In a special City Council meeting called to discuss the city’s finances, City Manager Bill Cooper said – more or less — it looks inevitable that Hamtramck will be heading into state receivership.
Hamtramck’s budget outlook nose-dived within the past year, starting with a dispute with the City of Detroit over how much both cities share in tax revenue from GM’s Poletown plant.
Bottom line: Detroit is holding back $3 million – so far – that Hamtramck had been expecting and already budgeted. An audit is being done to clear up the dispute, but the matter could drag out indefinitely.
In the meantime, Hamtramck doesn’t have enough money to pay all its bills, and the city will be forced to use up its $2 million rainy day fund. By this time next year there won’t be anything left in the fund.
Cooper is mulling over a few ideas on how to survive, including merging police and fire services. But in order to make a major restructuring of the city, the state will have to place it under the control of an emergency financial manager.
While the financial manager won’t have the power to break union employee contracts, the manager can ask state officials to make the necessary changes.
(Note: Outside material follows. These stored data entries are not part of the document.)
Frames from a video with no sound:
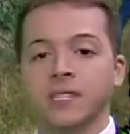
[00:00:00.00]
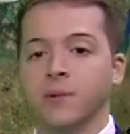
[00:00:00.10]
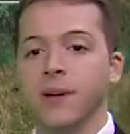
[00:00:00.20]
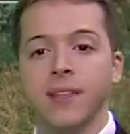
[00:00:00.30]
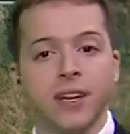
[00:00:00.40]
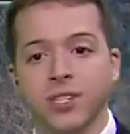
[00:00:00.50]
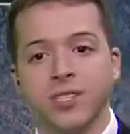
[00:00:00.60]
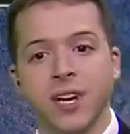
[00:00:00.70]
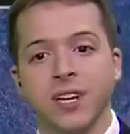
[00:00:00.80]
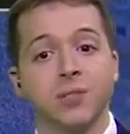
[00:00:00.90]
to me that
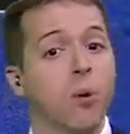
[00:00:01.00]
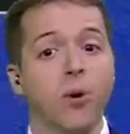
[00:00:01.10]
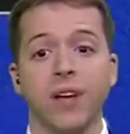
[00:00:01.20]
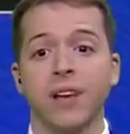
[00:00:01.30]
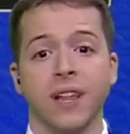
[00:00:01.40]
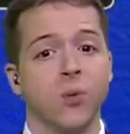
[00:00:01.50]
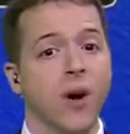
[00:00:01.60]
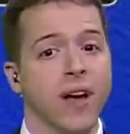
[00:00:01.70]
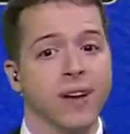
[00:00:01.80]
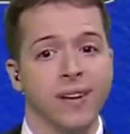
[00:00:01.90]
just says more heat on the
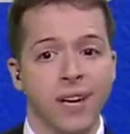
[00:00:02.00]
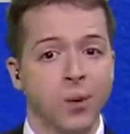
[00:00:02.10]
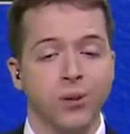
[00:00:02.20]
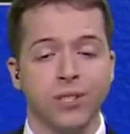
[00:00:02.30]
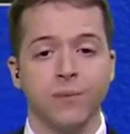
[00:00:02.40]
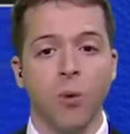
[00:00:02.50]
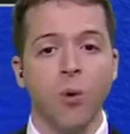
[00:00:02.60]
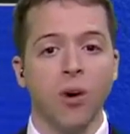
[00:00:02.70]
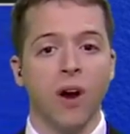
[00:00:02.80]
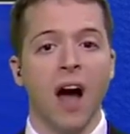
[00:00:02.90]
way we'll see
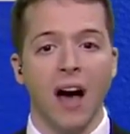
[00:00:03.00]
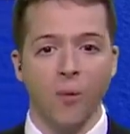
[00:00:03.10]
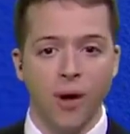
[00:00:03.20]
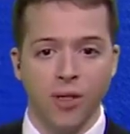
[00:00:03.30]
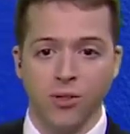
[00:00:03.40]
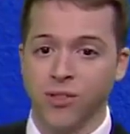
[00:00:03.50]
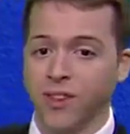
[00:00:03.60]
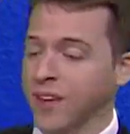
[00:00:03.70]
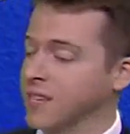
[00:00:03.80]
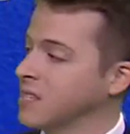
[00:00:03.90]
more hot weather through the
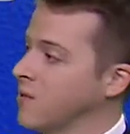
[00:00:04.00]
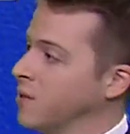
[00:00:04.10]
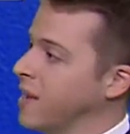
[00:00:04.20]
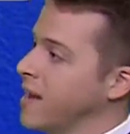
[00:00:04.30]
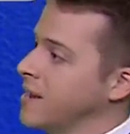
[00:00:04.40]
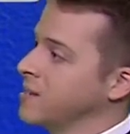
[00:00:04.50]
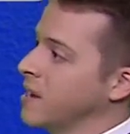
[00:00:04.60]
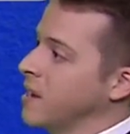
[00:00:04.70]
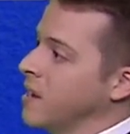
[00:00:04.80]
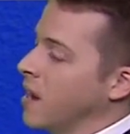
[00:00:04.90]
next several days
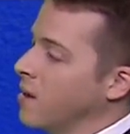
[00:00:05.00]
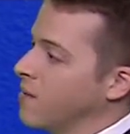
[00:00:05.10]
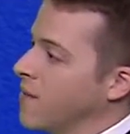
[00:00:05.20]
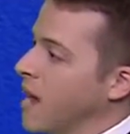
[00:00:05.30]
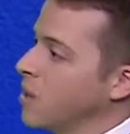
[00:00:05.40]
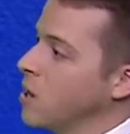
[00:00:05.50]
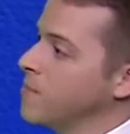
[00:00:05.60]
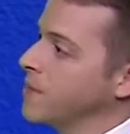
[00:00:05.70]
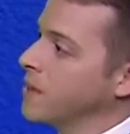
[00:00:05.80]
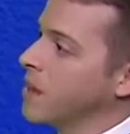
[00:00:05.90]
uh, follow
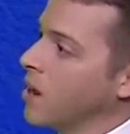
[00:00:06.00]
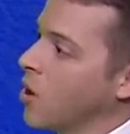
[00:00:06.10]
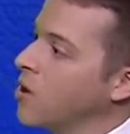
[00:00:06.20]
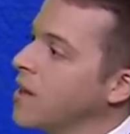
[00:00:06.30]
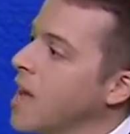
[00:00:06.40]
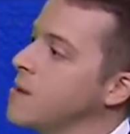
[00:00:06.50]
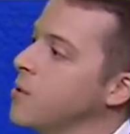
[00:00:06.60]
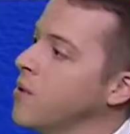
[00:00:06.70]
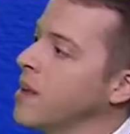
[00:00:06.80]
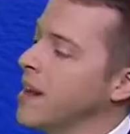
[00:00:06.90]
up Hurricane
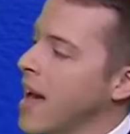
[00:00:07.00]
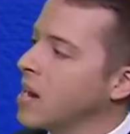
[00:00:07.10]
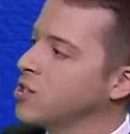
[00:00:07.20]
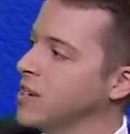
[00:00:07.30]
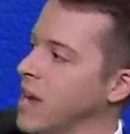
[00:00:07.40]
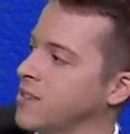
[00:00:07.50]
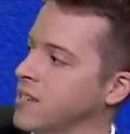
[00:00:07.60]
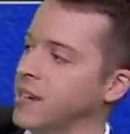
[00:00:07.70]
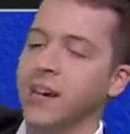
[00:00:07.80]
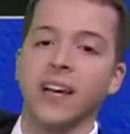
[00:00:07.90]
Maria, actually now it's
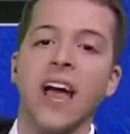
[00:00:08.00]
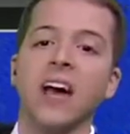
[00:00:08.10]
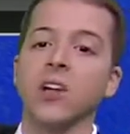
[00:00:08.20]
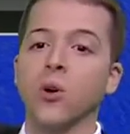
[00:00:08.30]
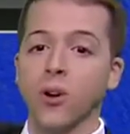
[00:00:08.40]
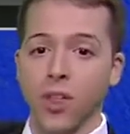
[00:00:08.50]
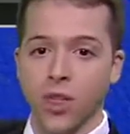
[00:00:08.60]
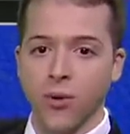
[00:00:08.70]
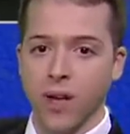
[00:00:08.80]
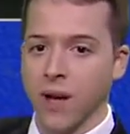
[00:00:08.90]
a category
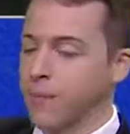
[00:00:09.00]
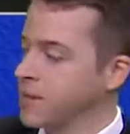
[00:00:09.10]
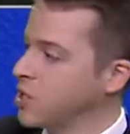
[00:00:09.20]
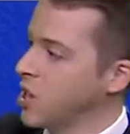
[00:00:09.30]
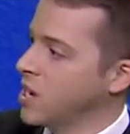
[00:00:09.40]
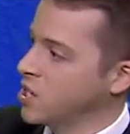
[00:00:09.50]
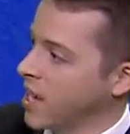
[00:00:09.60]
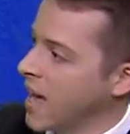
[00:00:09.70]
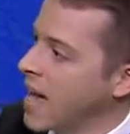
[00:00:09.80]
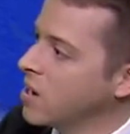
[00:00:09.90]
three. I meant to change
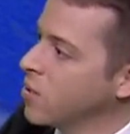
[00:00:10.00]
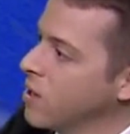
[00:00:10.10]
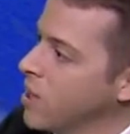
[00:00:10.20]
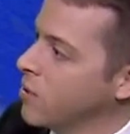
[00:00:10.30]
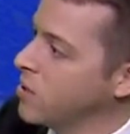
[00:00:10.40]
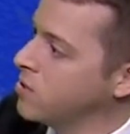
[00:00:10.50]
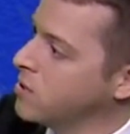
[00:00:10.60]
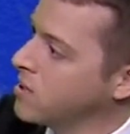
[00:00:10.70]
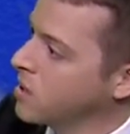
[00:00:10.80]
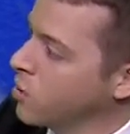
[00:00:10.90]
that. Category three. You do
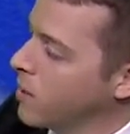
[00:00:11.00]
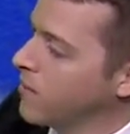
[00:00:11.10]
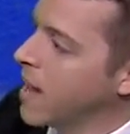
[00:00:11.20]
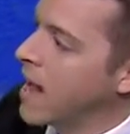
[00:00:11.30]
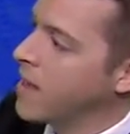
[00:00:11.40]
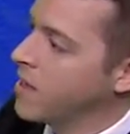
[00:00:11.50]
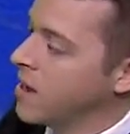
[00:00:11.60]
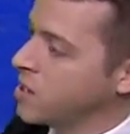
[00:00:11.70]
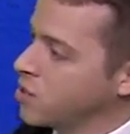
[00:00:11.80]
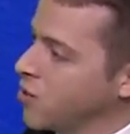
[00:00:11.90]
see a little bit of an eye
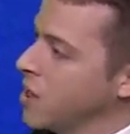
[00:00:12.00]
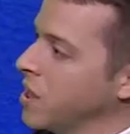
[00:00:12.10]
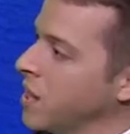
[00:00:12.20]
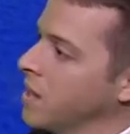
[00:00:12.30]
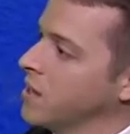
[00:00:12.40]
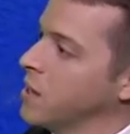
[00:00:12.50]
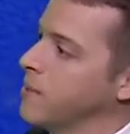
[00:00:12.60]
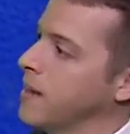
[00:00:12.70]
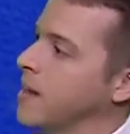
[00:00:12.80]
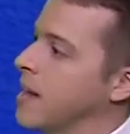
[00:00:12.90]
there, strengthening a little
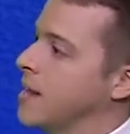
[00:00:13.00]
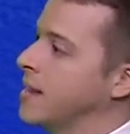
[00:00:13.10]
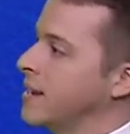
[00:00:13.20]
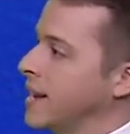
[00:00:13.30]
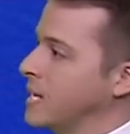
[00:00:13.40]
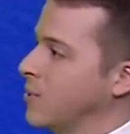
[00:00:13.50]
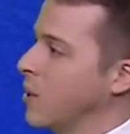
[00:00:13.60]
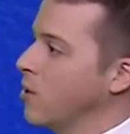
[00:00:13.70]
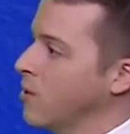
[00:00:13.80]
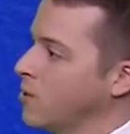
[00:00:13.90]
bit again as we
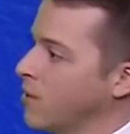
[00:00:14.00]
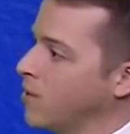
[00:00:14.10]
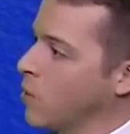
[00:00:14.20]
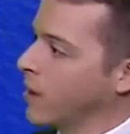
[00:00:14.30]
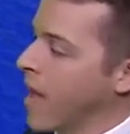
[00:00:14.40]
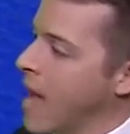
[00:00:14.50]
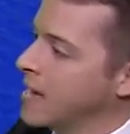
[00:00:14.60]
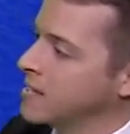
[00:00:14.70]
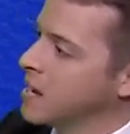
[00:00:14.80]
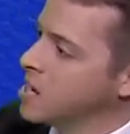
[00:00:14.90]
go through our
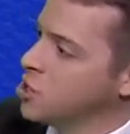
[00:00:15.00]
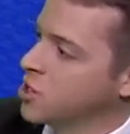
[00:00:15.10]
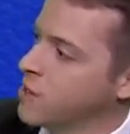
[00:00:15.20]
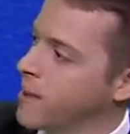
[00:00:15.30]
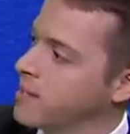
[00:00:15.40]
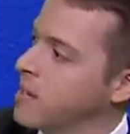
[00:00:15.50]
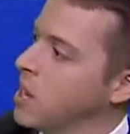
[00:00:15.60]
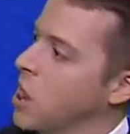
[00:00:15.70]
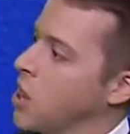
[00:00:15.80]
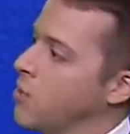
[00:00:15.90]
forecast. She's going to
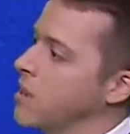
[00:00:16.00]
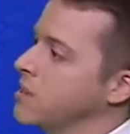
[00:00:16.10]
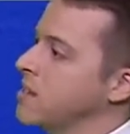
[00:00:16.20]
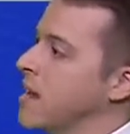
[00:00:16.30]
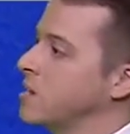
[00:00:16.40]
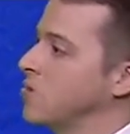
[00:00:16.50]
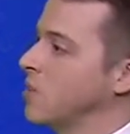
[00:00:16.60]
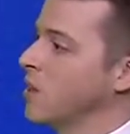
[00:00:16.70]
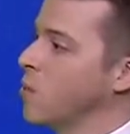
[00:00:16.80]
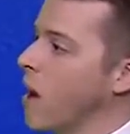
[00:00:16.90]
maintain three status for a
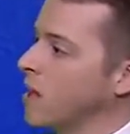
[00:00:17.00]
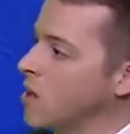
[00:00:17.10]
little while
In the coming years, folks, Hamtramck will undergo a change in how it operates. Hopefully, for most people there won’t be a difference in quality of life. But considering how deep in trouble the economy is, we as a region and a country are in for the long haul before things get better.
The number one thing hurting communities here and elsewhere? Jobs. Too many good-paying jobs have been lost. Without jobs, people can’t pay their mortgages and basic needs and therefore cities lose out on tax collections.
We’ve said this before and we will continue to bang this drum: the US needs to force manufacturers to return our jobs from offshore or the security of our nation will be deeply weakened.
That should be a rallying point for anyone who wishes to be elected to office.